§ **Instructions for the task**
Copy every entry below exactly, and keep out the pictures.

[Data entries]
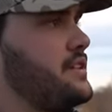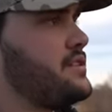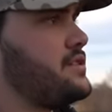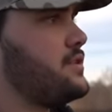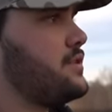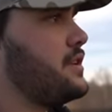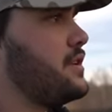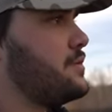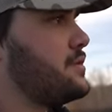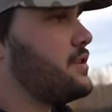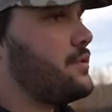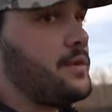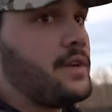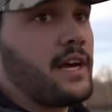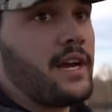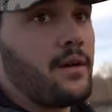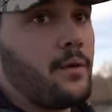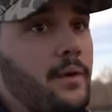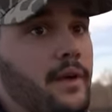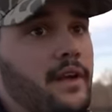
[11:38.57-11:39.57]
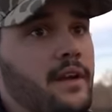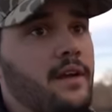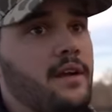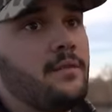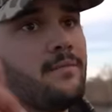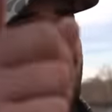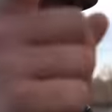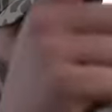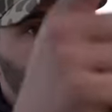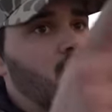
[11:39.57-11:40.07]
there, was too deep, so we kind of went
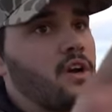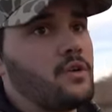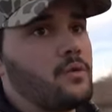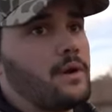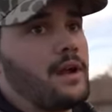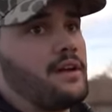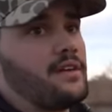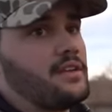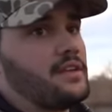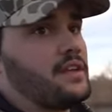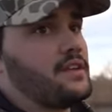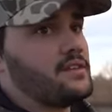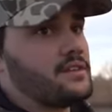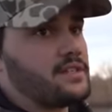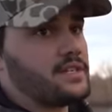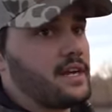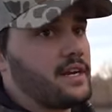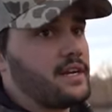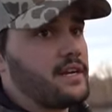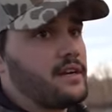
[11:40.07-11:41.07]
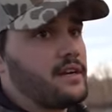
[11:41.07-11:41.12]
around to the other side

§ **Solution to this problem**
[11:38.57-11:39.57]
[11:39.57-11:40.07]
there, was too deep, so we kind of went
[11:40.07-11:41.07]
[11:41.07-11:41.12]
around to the other side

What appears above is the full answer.